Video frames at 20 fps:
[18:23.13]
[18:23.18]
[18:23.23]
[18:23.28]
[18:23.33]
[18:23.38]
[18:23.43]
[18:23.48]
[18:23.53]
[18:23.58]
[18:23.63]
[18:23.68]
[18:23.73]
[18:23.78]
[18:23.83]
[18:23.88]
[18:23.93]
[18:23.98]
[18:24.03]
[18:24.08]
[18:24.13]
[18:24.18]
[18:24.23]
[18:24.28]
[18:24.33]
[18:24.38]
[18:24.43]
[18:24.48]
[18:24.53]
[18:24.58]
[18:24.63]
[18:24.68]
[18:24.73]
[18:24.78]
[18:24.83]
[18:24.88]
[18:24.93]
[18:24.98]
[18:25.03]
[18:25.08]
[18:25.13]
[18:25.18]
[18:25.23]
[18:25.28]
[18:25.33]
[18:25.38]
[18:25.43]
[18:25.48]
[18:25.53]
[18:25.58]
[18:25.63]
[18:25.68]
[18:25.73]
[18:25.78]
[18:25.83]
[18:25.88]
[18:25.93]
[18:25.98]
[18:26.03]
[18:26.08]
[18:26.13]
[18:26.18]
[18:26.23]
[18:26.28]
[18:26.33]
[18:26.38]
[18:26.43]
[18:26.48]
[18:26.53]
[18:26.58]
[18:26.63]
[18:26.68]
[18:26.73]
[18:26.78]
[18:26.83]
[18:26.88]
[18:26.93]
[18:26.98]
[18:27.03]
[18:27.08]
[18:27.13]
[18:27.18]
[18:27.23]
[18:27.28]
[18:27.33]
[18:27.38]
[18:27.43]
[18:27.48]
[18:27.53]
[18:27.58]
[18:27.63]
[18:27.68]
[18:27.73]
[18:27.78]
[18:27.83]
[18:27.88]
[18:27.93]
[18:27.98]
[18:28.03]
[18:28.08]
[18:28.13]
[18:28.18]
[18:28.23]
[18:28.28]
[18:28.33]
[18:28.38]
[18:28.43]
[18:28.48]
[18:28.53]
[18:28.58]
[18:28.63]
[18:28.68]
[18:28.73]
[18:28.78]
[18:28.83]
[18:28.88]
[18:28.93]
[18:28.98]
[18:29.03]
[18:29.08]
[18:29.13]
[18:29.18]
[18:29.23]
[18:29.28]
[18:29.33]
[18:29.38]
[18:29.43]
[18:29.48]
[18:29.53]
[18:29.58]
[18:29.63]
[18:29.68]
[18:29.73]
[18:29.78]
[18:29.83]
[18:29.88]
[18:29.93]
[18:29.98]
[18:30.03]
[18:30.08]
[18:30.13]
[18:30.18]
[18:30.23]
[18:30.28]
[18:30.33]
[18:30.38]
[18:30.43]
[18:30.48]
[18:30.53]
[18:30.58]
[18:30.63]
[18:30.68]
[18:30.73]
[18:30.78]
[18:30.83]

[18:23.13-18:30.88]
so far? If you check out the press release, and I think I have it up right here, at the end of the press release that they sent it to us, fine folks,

:: DIRECTIONS ::
Nothing in the entries should be left out; please reproduce them all exactly.

:: WRITTEN ANSWER ::
Video frames at 20 fps:
[18:23.13]
[18:23.18]
[18:23.23]
[18:23.28]
[18:23.33]
[18:23.38]
[18:23.43]
[18:23.48]
[18:23.53]
[18:23.58]
[18:23.63]
[18:23.68]
[18:23.73]
[18:23.78]
[18:23.83]
[18:23.88]
[18:23.93]
[18:23.98]
[18:24.03]
[18:24.08]
[18:24.13]
[18:24.18]
[18:24.23]
[18:24.28]
[18:24.33]
[18:24.38]
[18:24.43]
[18:24.48]
[18:24.53]
[18:24.58]
[18:24.63]
[18:24.68]
[18:24.73]
[18:24.78]
[18:24.83]
[18:24.88]
[18:24.93]
[18:24.98]
[18:25.03]
[18:25.08]
[18:25.13]
[18:25.18]
[18:25.23]
[18:25.28]
[18:25.33]
[18:25.38]
[18:25.43]
[18:25.48]
[18:25.53]
[18:25.58]
[18:25.63]
[18:25.68]
[18:25.73]
[18:25.78]
[18:25.83]
[18:25.88]
[18:25.93]
[18:25.98]
[18:26.03]
[18:26.08]
[18:26.13]
[18:26.18]
[18:26.23]
[18:26.28]
[18:26.33]
[18:26.38]
[18:26.43]
[18:26.48]
[18:26.53]
[18:26.58]
[18:26.63]
[18:26.68]
[18:26.73]
[18:26.78]
[18:26.83]
[18:26.88]
[18:26.93]
[18:26.98]
[18:27.03]
[18:27.08]
[18:27.13]
[18:27.18]
[18:27.23]
[18:27.28]
[18:27.33]
[18:27.38]
[18:27.43]
[18:27.48]
[18:27.53]
[18:27.58]
[18:27.63]
[18:27.68]
[18:27.73]
[18:27.78]
[18:27.83]
[18:27.88]
[18:27.93]
[18:27.98]
[18:28.03]
[18:28.08]
[18:28.13]
[18:28.18]
[18:28.23]
[18:28.28]
[18:28.33]
[18:28.38]
[18:28.43]
[18:28.48]
[18:28.53]
[18:28.58]
[18:28.63]
[18:28.68]
[18:28.73]
[18:28.78]
[18:28.83]
[18:28.88]
[18:28.93]
[18:28.98]
[18:29.03]
[18:29.08]
[18:29.13]
[18:29.18]
[18:29.23]
[18:29.28]
[18:29.33]
[18:29.38]
[18:29.43]
[18:29.48]
[18:29.53]
[18:29.58]
[18:29.63]
[18:29.68]
[18:29.73]
[18:29.78]
[18:29.83]
[18:29.88]
[18:29.93]
[18:29.98]
[18:30.03]
[18:30.08]
[18:30.13]
[18:30.18]
[18:30.23]
[18:30.28]
[18:30.33]
[18:30.38]
[18:30.43]
[18:30.48]
[18:30.53]
[18:30.58]
[18:30.63]
[18:30.68]
[18:30.73]
[18:30.78]
[18:30.83]

[18:23.13-18:30.88]
so far? If you check out the press release, and I think I have it up right here, at the end of the press release that they sent it to us, fine folks,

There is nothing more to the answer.